Colombia Claims Fame With Culture And Travel

COLOMBIA can claim pop fame with singer Shakira and actress Sophia Vergara, both from Barranquilla, and actor/comedian John Leguizamo of Bogota. Barranquilla’s annual Carnaval is the world’s biggest after Rio de Janeiro and even rivals New Orleans.

The sprawling capital, Bogota, teems with 10 million people. You should definitely add this vibrant high-altitude destination on your bucket list.

Sofia Vergara
John Leguizamo

You’ll spend time checking out LaCalendaria, the historical and cultural heart of the city. This downtown neighborhood has become home to artists, foreign writers and intellectuals who filled the universities, museums, theaters and libraries. Watch your step, don’t trip on any pot holes, and don’t walk alone after dark. (You could have said the same for Times Square BB—Before Bloomberg.)

Among the fascinating places you’ll visit is the world renowned Museo del Oro. This Gold Museum, biggest in the world, displays an extraordinary selection of pre-Hispanic gold work. You’ll marvel at the vast displays of 34,000 pieces of gold and 24,000 objects of bone, stone, ceramics, textiles and religious relics pertaining to ancient cultures of the area. Friar Pedro Simon in 1623 was intrigued to learn that “no woman was without jewels, earrings, rings.” (My Nina wants to see that custom revived.) The local shaman used gold symbols in his sacred rituals. The native chief covered himself with gold. In the pre-Colombian era, gold brought you closer to the divine. (Avoid coming here on Sunday when the place is extremely overcrowded as it’s a free admission day.)

Hotel Avia where we stayed

Nearby the Gold Museum is the Palacio de la Esmeraldo (283 35 78). The country is famous for its emeralds, producing 50 percent of the world’s supply of this precious green stone (compared to Brazil’s 15 percent). See the emerald street market at Av. Jimenez and Carrera 7.

Our group of American journalists made a pit stop at the atmospheric Chibchombia to taste the richness of Colombia cuisine. This native and rustic eatery is located in the Macarena neighborhood (Zona M), a bohemian barrio noted for its attractive galleries and cozy cafes. Chibchombia is embellished with pre-Colombian ornaments, masks and pottery.

Lunch at Chibchombia
Coffee on the street
Beer tasting at BBC
Coffee tasting at E&D
Guards at Casa de Narino

Be sure to take an escorted tour of neoclassical Casa de Narino, the presidential palace since 1886. And have your picture taken with the photogenic presidential guards. This site was the birth place of Antonio Narino, an early hero of independence from the Spaniards. His house was rebuilt in 1906 as the first presidential palace.
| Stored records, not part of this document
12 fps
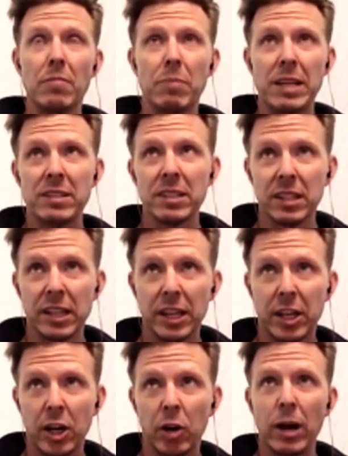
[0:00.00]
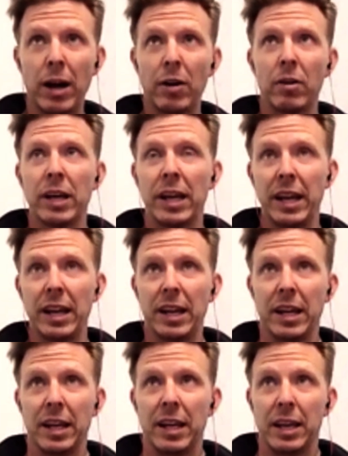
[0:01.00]
basically go out and
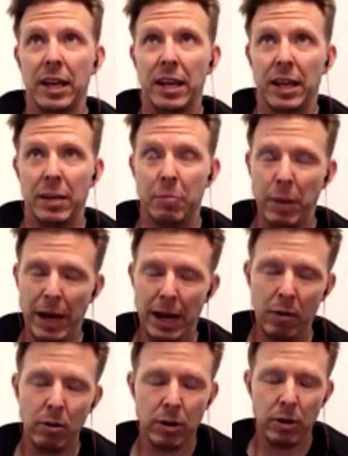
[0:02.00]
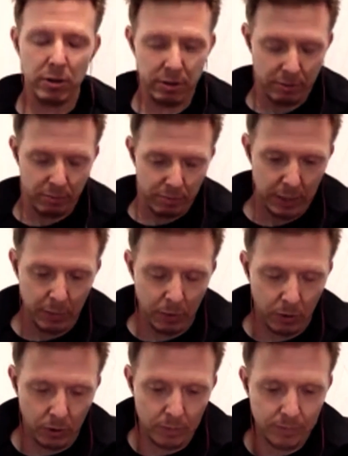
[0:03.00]
empower other
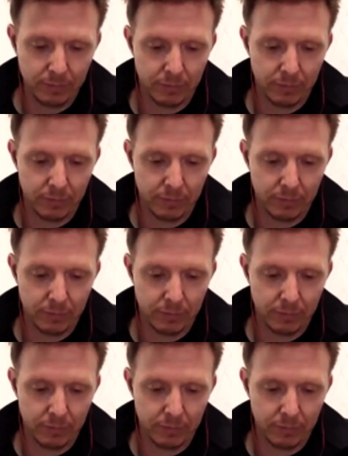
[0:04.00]
people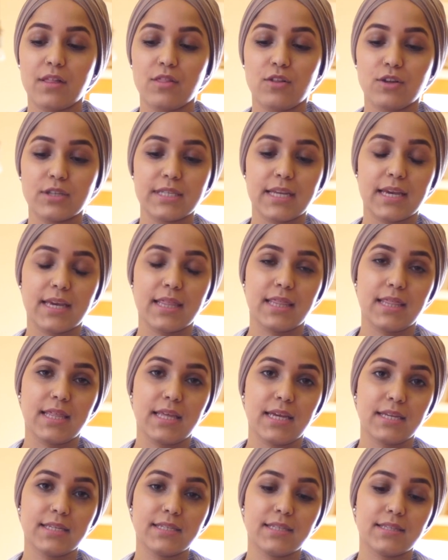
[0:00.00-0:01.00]
that looks like
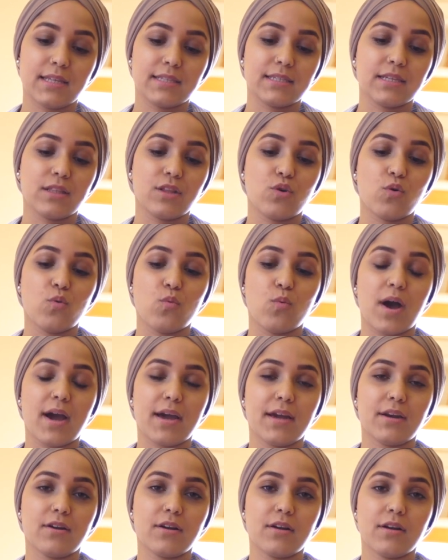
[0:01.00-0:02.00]
this, that's a little
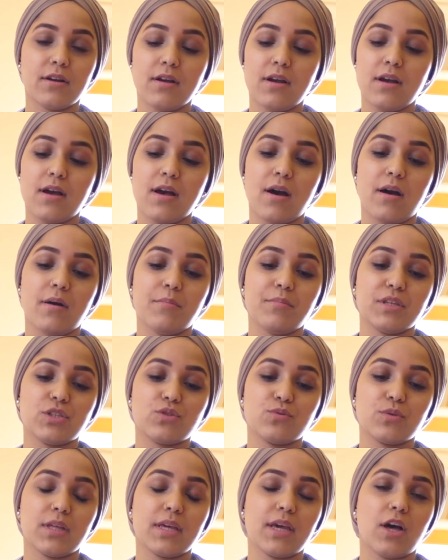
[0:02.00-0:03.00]
wider,
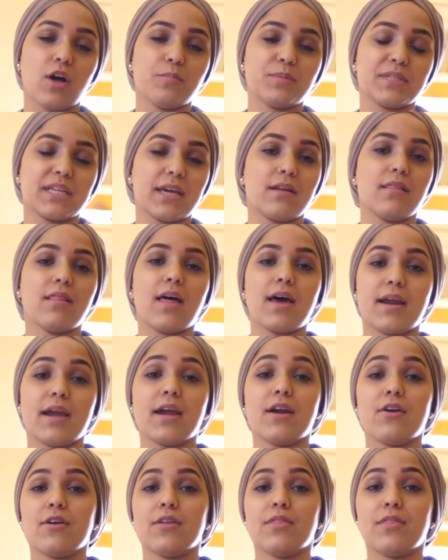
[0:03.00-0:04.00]
this really helps get a lot of
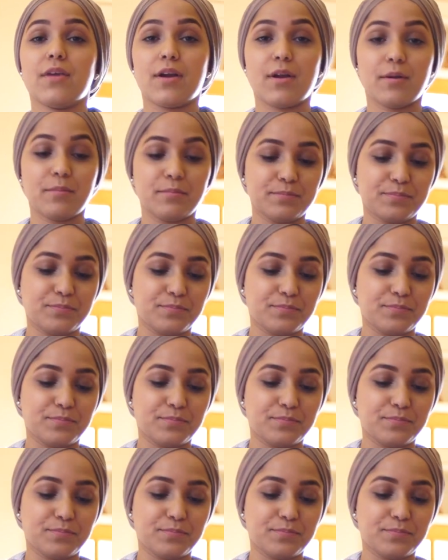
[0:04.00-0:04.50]
air in there.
Drop into one of the Bogota Beer Company (BBC) pubs (Carrera 4 No. 66-46) for a brewskie pickup and to learn all about the different varieties. This is a hearty beer tasting experience.

For a non-alcoholic kick, try the coffee tasting at E&D Café, where owner Jaime Duque gave us a lecture on the world’s variety of coffees. Lonely Planet calls Colombia the world’s third largest coffee exporter (after Brazil and Vietnam) and we named its high quality arabica the best coffee bean on the planet. Much of the good coffee is exported. Lonely Planet is dismayed by the average everyday swill called tinto. Their advice: Stick to espresso where you can find it.

La Candelaria houses

For dinner our group found its way to Zona Rosa, the Northern Bogota neighborhood where nightlife thrives. At the Andres DC restaurant (Calle 82 No. 12-21, Tel. 863 78 80) the musicians and performers move between the tables to entertain diners face to face. They’ll get you up for a spin around the floor, making you part of their show. Everyone seems to enjoy. Angela, our waitress, had rings not only dangling from her ears but also piercing her lower lip and left eyebrow. She brought drinks in a jar. You pour your drink into a bowl with ice and bring it up to you mouth with both hands.